• _What this task involves_
Write out the listing below in its entirety, minus the pictures, without changing a word.

• _Data records_

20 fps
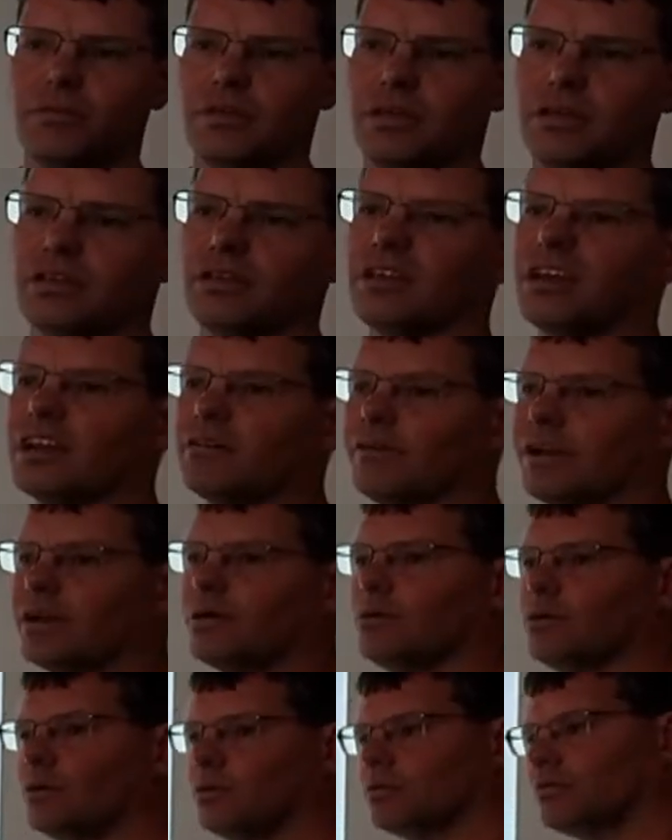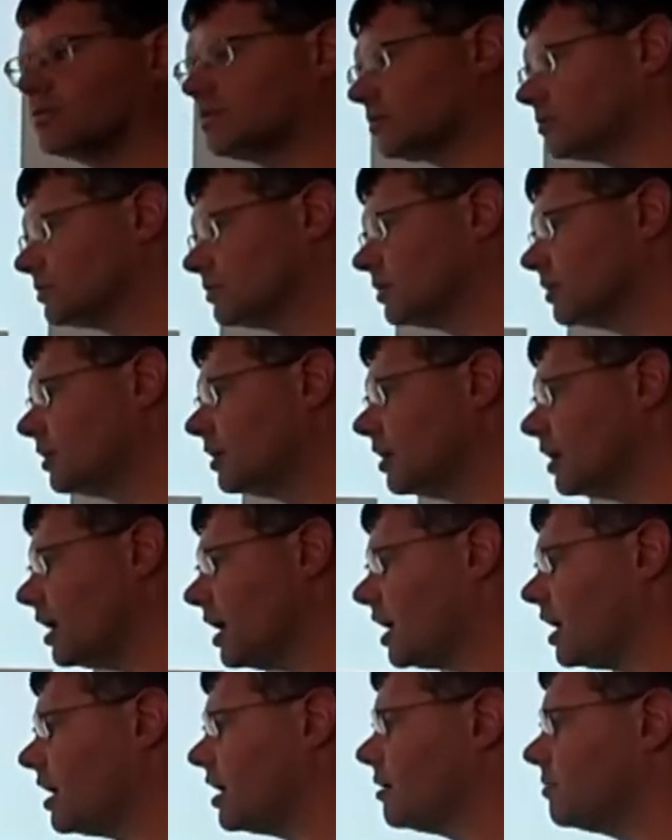with it. You can add records.
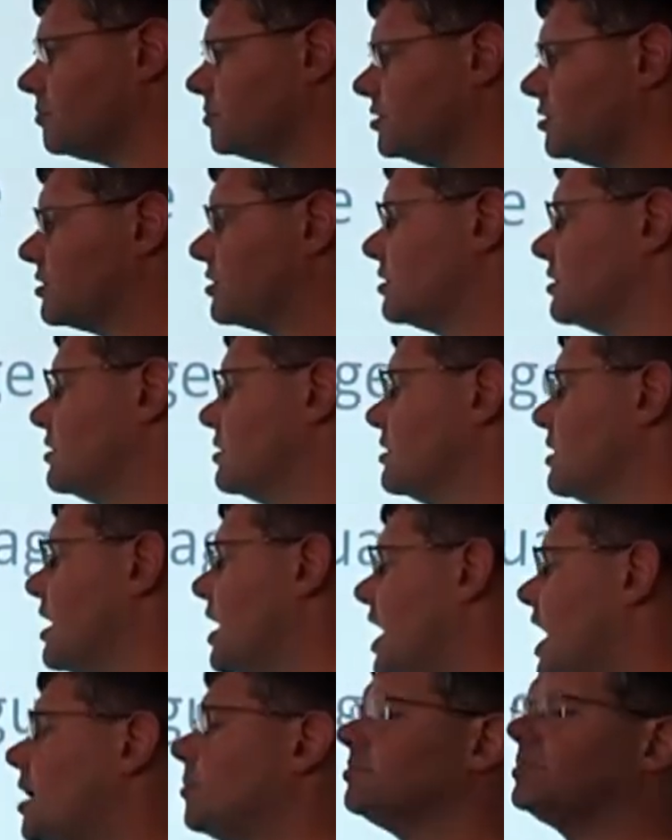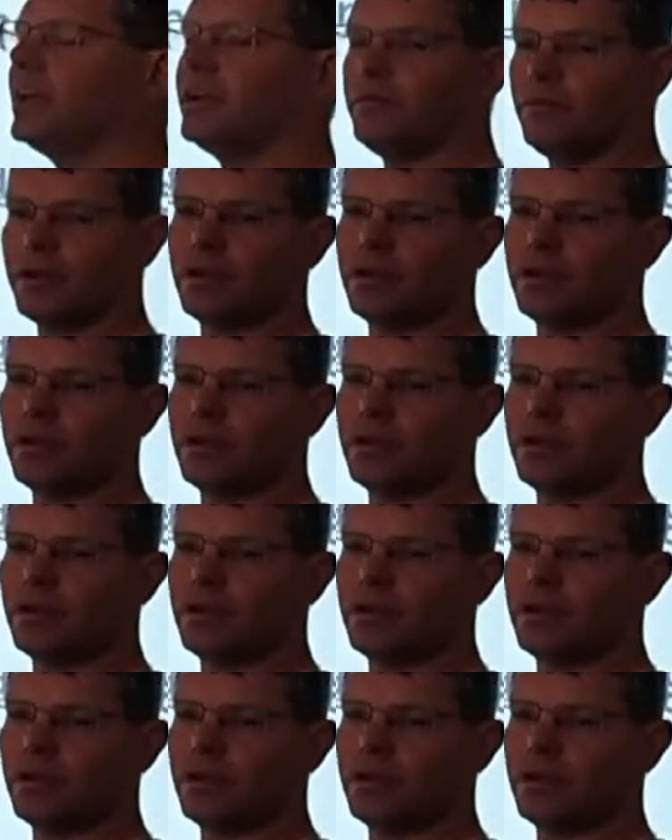You can update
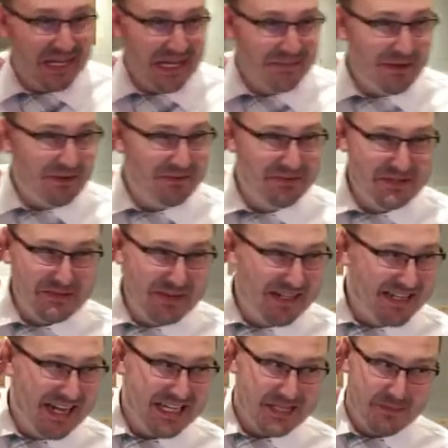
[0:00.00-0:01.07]
Come on. Go
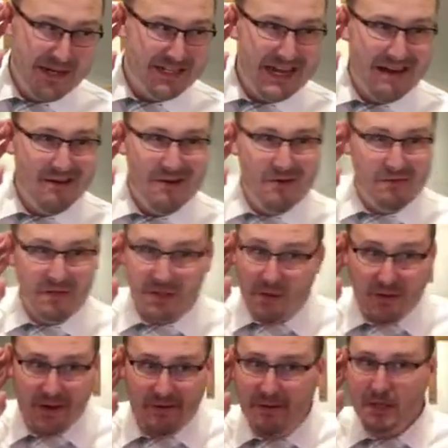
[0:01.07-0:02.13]
speak, that, speak down home. Come
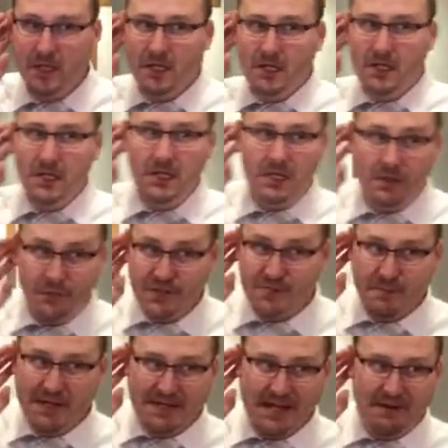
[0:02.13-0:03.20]
on now. Amen. We
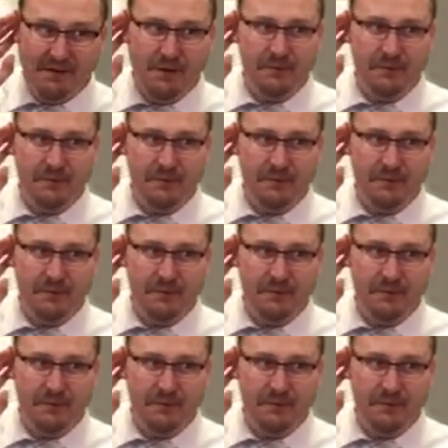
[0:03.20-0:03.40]
speak down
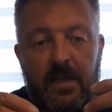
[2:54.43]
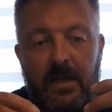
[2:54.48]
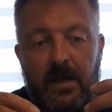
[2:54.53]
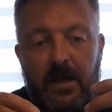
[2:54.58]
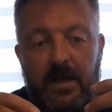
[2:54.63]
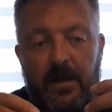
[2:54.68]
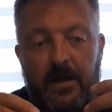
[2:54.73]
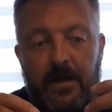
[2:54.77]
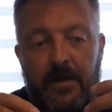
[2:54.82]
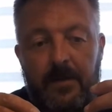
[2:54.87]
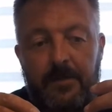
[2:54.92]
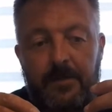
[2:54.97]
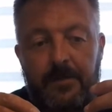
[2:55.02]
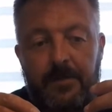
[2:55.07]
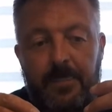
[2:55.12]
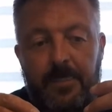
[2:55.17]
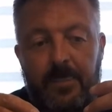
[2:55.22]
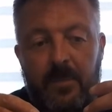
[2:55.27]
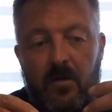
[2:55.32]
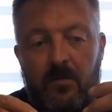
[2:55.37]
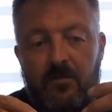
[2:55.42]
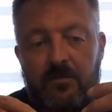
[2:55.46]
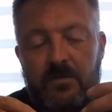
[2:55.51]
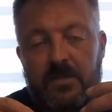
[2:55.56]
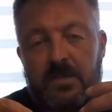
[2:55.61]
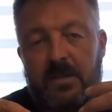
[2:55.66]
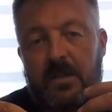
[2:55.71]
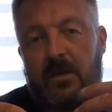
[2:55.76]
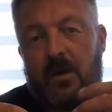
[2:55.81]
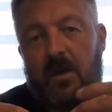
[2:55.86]
Um,
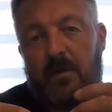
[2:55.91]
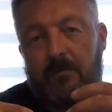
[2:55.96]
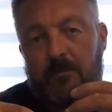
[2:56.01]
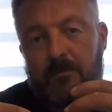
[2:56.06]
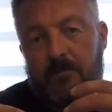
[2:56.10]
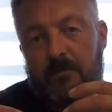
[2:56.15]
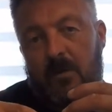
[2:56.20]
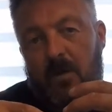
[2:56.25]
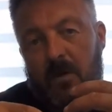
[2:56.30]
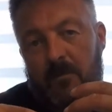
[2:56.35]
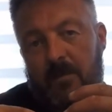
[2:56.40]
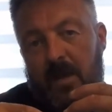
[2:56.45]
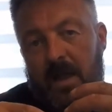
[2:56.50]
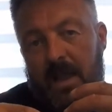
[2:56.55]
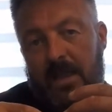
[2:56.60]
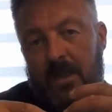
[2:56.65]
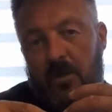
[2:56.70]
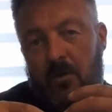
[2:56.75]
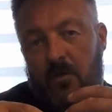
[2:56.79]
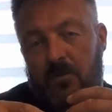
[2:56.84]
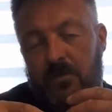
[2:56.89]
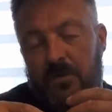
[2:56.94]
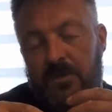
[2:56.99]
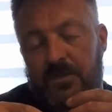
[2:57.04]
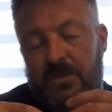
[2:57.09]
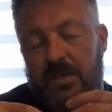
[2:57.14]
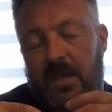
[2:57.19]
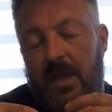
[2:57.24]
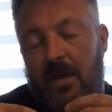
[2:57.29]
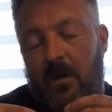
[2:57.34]
obviously, I'm I'm hanging on the
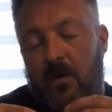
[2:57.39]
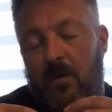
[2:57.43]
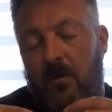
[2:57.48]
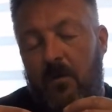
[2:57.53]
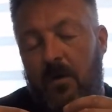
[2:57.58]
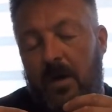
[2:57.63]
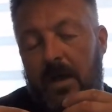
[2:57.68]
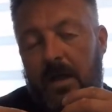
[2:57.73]
sail,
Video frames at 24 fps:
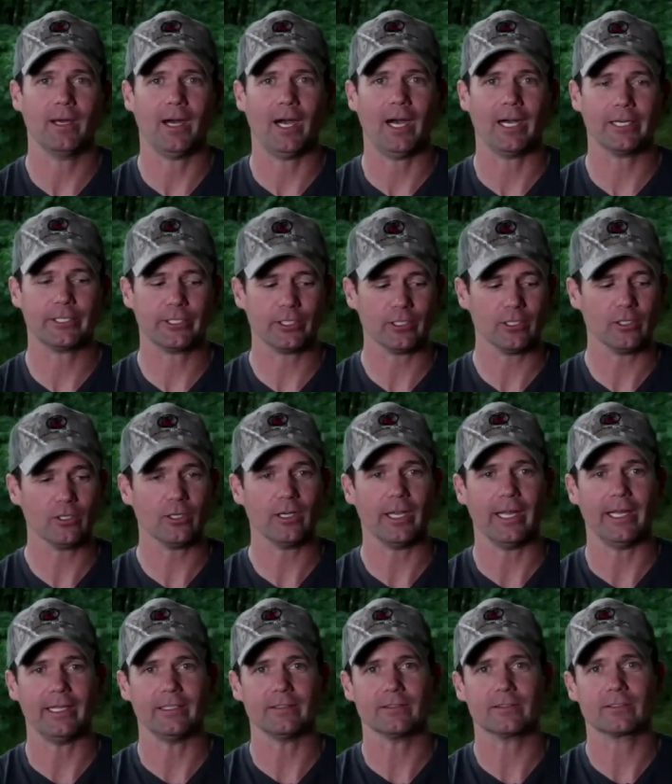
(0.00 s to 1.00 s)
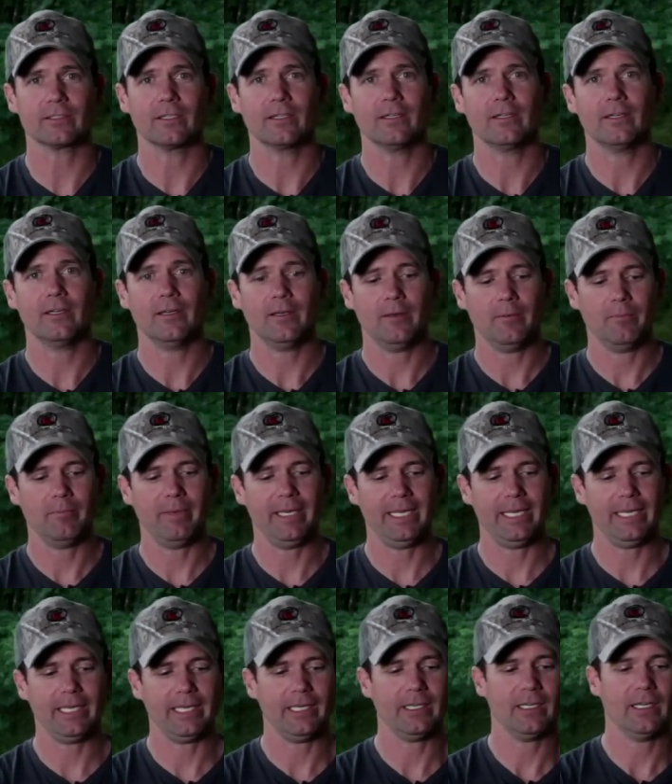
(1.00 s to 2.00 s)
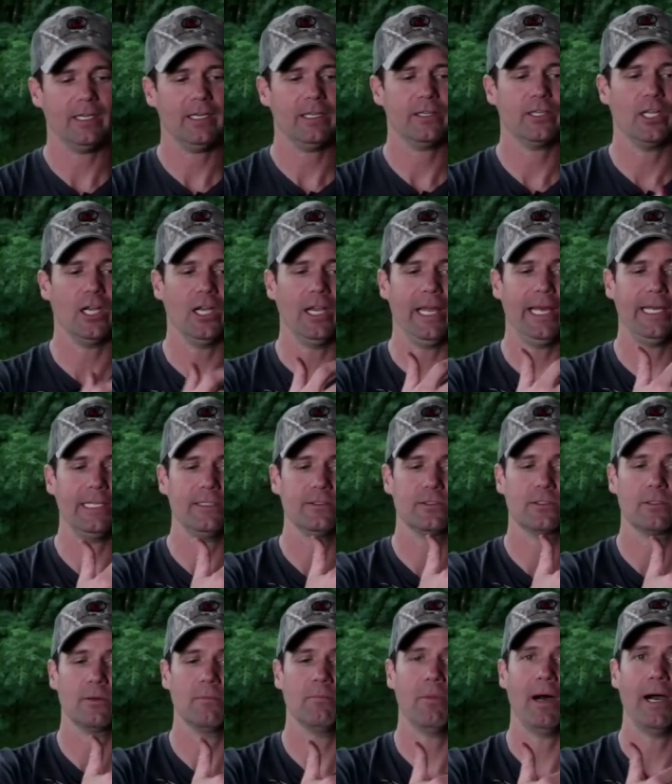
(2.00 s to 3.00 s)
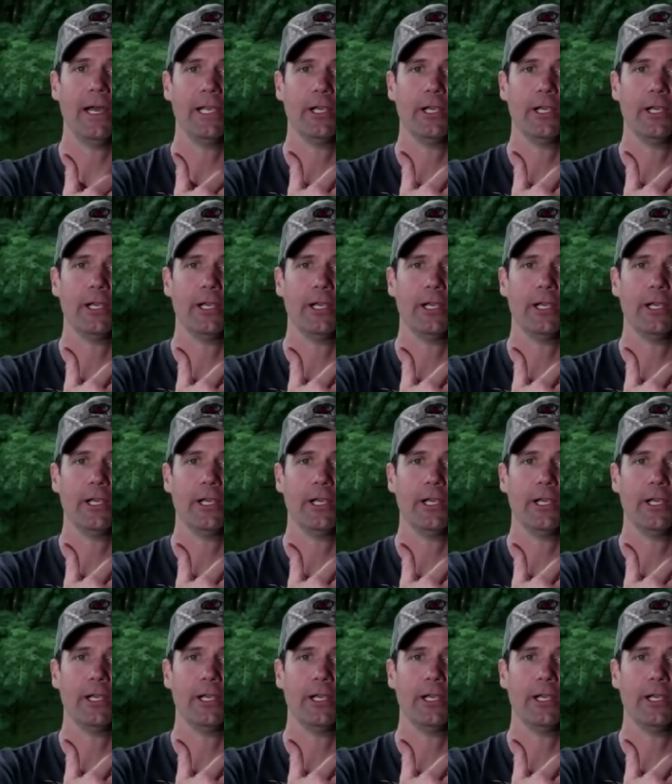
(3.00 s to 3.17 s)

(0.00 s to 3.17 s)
Ocular lens meaning the lens by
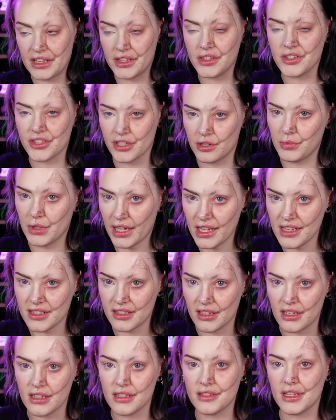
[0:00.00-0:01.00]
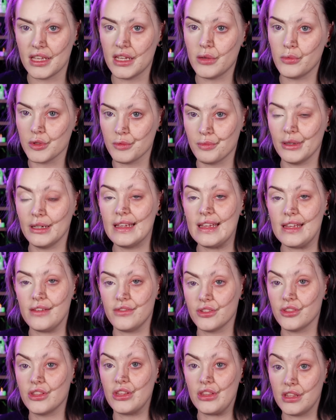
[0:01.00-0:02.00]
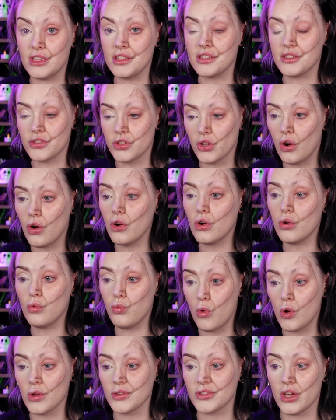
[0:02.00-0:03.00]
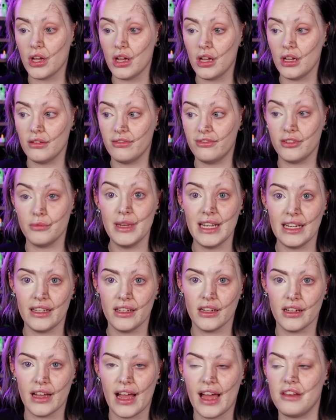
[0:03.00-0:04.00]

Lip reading: in some cases, it was believed that this dog was her familiar.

• _Answer box_
20 fps
with it. You can add records.
You can update
[0:00.00-0:01.07]
Come on. Go
[0:01.07-0:02.13]
speak, that, speak down home. Come
[0:02.13-0:03.20]
on now. Amen. We
[0:03.20-0:03.40]
speak down
[2:54.43]
[2:54.48]
[2:54.53]
[2:54.58]
[2:54.63]
[2:54.68]
[2:54.73]
[2:54.77]
[2:54.82]
[2:54.87]
[2:54.92]
[2:54.97]
[2:55.02]
[2:55.07]
[2:55.12]
[2:55.17]
[2:55.22]
[2:55.27]
[2:55.32]
[2:55.37]
[2:55.42]
[2:55.46]
[2:55.51]
[2:55.56]
[2:55.61]
[2:55.66]
[2:55.71]
[2:55.76]
[2:55.81]
[2:55.86]
Um,
[2:55.91]
[2:55.96]
[2:56.01]
[2:56.06]
[2:56.10]
[2:56.15]
[2:56.20]
[2:56.25]
[2:56.30]
[2:56.35]
[2:56.40]
[2:56.45]
[2:56.50]
[2:56.55]
[2:56.60]
[2:56.65]
[2:56.70]
[2:56.75]
[2:56.79]
[2:56.84]
[2:56.89]
[2:56.94]
[2:56.99]
[2:57.04]
[2:57.09]
[2:57.14]
[2:57.19]
[2:57.24]
[2:57.29]
[2:57.34]
obviously, I'm I'm hanging on the
[2:57.39]
[2:57.43]
[2:57.48]
[2:57.53]
[2:57.58]
[2:57.63]
[2:57.68]
[2:57.73]
sail,
Video frames at 24 fps:
(0.00 s to 1.00 s)
(1.00 s to 2.00 s)
(2.00 s to 3.00 s)
(3.00 s to 3.17 s)

(0.00 s to 3.17 s)
Ocular lens meaning the lens by
[0:00.00-0:01.00]
[0:01.00-0:02.00]
[0:02.00-0:03.00]
[0:03.00-0:04.00]

Lip reading: in some cases, it was believed that this dog was her familiar.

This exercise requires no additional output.